Modifications: “Use blocks under hands to relieve hamstrings and back.”

(3 breaths)

walk up – take 30 seconds

Forward bend – Uttanasana

Cue: “From Downward Facing Dog, walk your feet up to your hands. Bend knees, hold opposite elbows to release down.”

(5 – 10 breaths)

keep knees bent

Mountain Pose – Tadasana

Cue: “Building from the ground up, firmly ground feet, strong legs, tail bone drawn down, abs engaged, chest open, shoulders relaxed and down.”

(5 breaths)

*feet position – observe angle of the feet and make adjustments as necessary.

Cardio (3-5min)

Hindu Squats

Cue: “Inhale lower into squat, reach arms out in front, sharp exhale to stand while drawing elbows back along body.”

(25-30 repetitions)

*modification options

Intro Flow (~30min)


forward fold (knees bent)

half forward fold

R ft back low crescent lunge (blocks or not)

R ft up to meet left

L Ft back low crescent lunge

R foot back

plank (Cue: “Step right foot back into plank pose.” 3 breaths)

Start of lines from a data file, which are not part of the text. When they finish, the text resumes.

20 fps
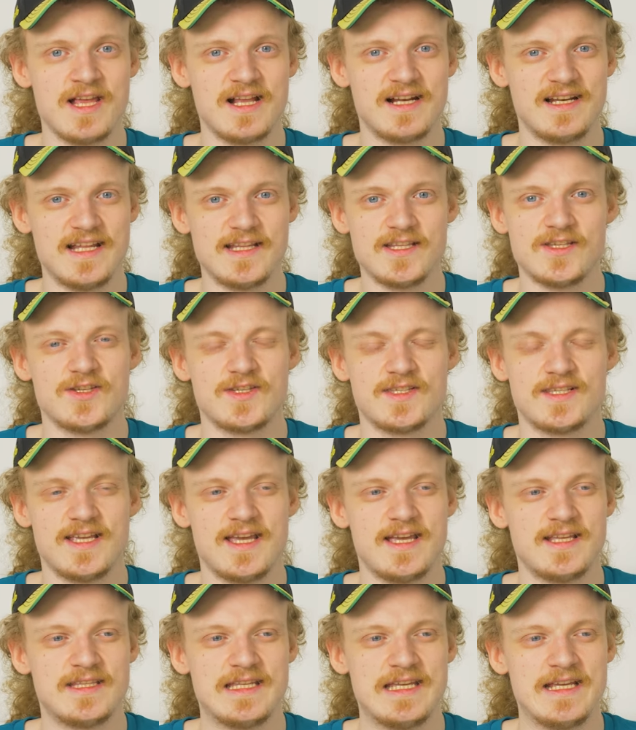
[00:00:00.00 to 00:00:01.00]
let's just
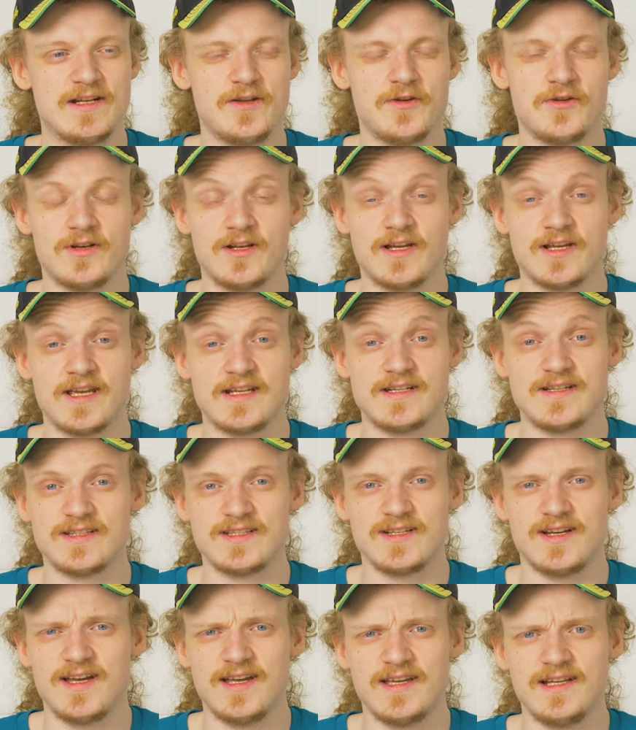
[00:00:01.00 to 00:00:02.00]
say they look like an
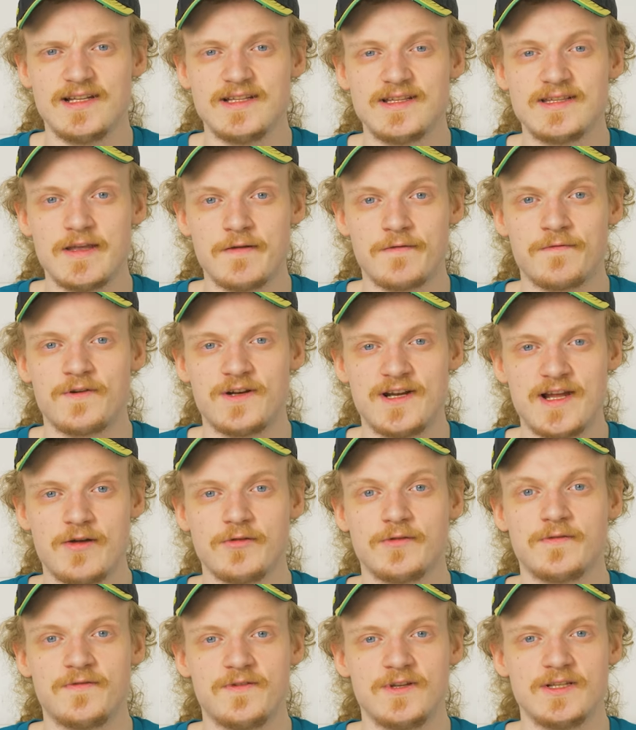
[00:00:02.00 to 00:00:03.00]
entirely different
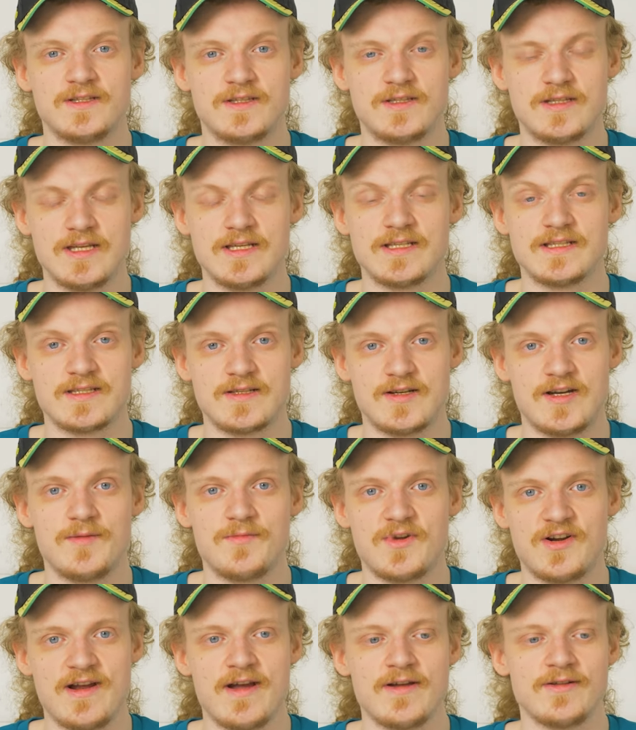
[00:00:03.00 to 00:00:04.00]
outfit this
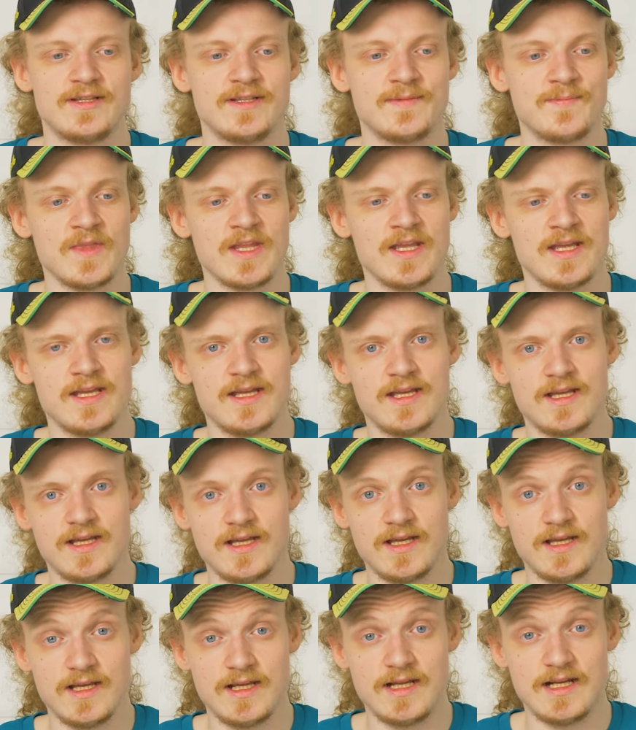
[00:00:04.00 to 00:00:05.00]
time around.
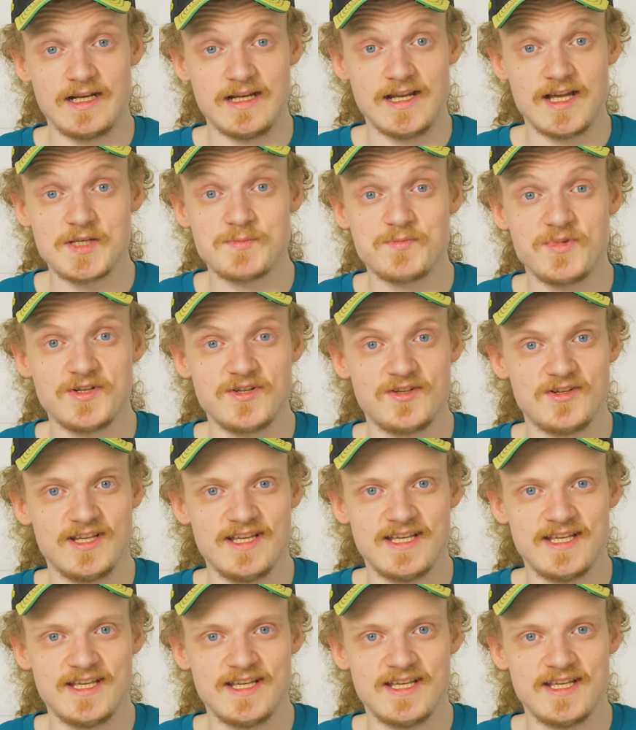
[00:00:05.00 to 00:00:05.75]
Last but not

forearm plank (Cue: “Lower to forearm plank and hold. Relax hands and face and breath.” 30 secs)



child’s pose

downward facing dog


Draw R knee to R elbow. (1 time)

R leg high then R knee to R elbow (1 time)

R foot to right thumb

Warrior 1 – 10 breaths with cues to enhance and correct pose

Warrior 2 – 10 breaths with cues to enhance and correct pose

Reverse Warrior/ Peaceful Warrior

Runners lunge

Twist – 5 breaths (options: right arm to the high, or back of R hand resting at

lower back and/or left knee down)


10 Yoga/Broga pushups (mod: offer knees option)


Down dog

Repeat LEFT side exactly

Forward fold

Half forward fold

Option: repeat previous (both sides) for second round

Tree R

Tree L

Squat pose – 3 breaths (mod: heals up or down)

Option: workshop crow

Roll down to back

Core (~10min)

Three options:

Bicycle Abs

Ankle reaches w/ block

Broga crow crunch

Warm Down (~10min)


wind relieving pose

reclined twist

reclined bound angle

Final Relaxation – Savasana (5-8 minutes)

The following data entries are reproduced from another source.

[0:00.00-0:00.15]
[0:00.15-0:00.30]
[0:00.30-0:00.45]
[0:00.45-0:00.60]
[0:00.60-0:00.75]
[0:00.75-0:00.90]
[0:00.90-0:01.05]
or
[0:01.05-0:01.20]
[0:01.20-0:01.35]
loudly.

Encourage students to let go of all tension, thoughts, and the breath. Feel free to offer a guided relaxation of the muscles of the body from the feet up through the head/scalp/brain. For recommendations on Broga-appropriate savasana music, see the recommended play lists online. Exit savasana by rolling onto the right side in fetal position with hand resting on right arm. Come up slowly. Sit in silence for a moment with hands at chest…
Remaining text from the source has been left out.